INPUT Start Marker

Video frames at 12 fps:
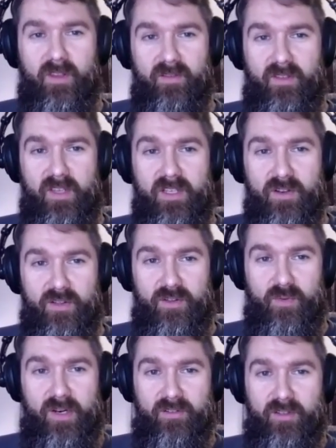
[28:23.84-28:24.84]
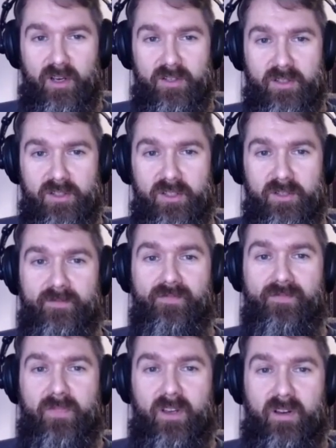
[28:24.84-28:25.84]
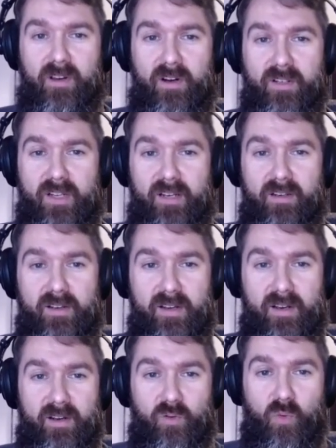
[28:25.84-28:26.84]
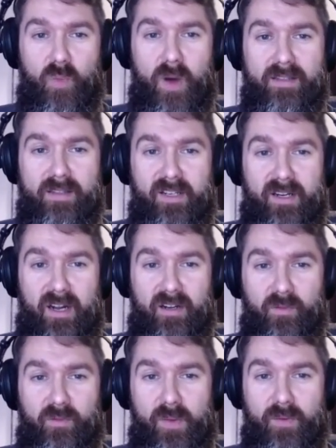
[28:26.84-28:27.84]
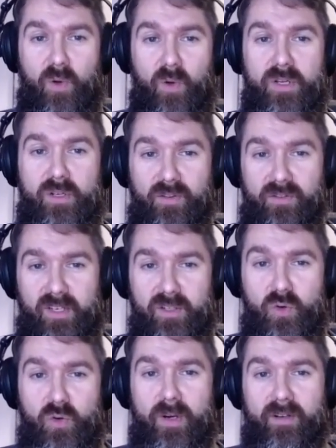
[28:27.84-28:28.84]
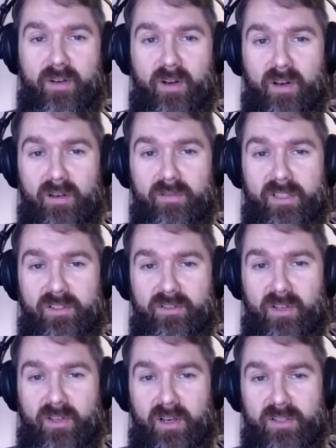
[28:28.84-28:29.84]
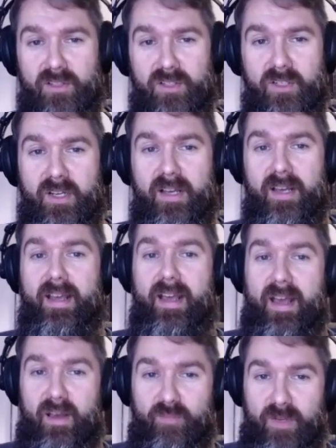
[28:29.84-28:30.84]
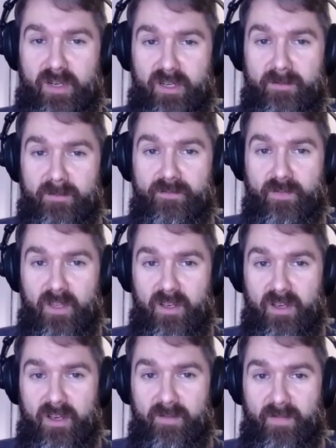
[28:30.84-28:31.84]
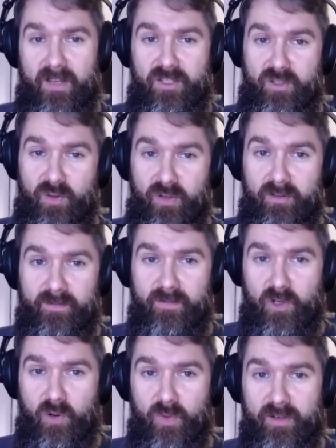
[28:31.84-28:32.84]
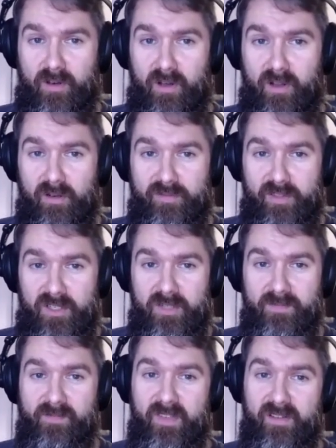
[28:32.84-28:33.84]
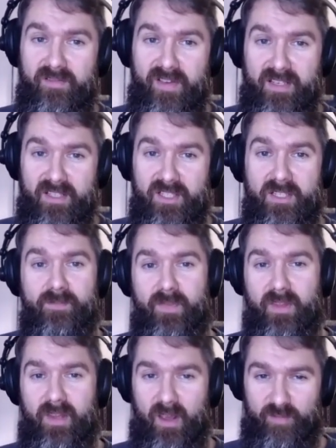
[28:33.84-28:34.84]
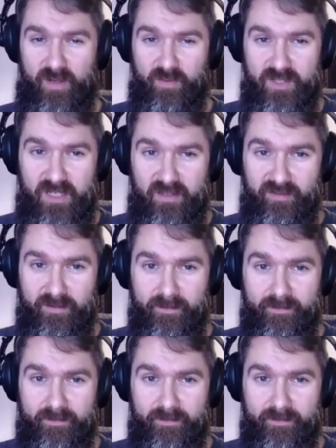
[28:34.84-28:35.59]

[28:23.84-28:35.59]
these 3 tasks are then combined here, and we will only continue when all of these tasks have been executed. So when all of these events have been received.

INPUT End Marker

» TASK STATEMENT:
Go through the entries above and output them exactly, without pictures.

» RESULT OF THE EXERCISE:
Video frames at 12 fps:
[28:23.84-28:24.84]
[28:24.84-28:25.84]
[28:25.84-28:26.84]
[28:26.84-28:27.84]
[28:27.84-28:28.84]
[28:28.84-28:29.84]
[28:29.84-28:30.84]
[28:30.84-28:31.84]
[28:31.84-28:32.84]
[28:32.84-28:33.84]
[28:33.84-28:34.84]
[28:34.84-28:35.59]

[28:23.84-28:35.59]
these 3 tasks are then combined here, and we will only continue when all of these tasks have been executed. So when all of these events have been received.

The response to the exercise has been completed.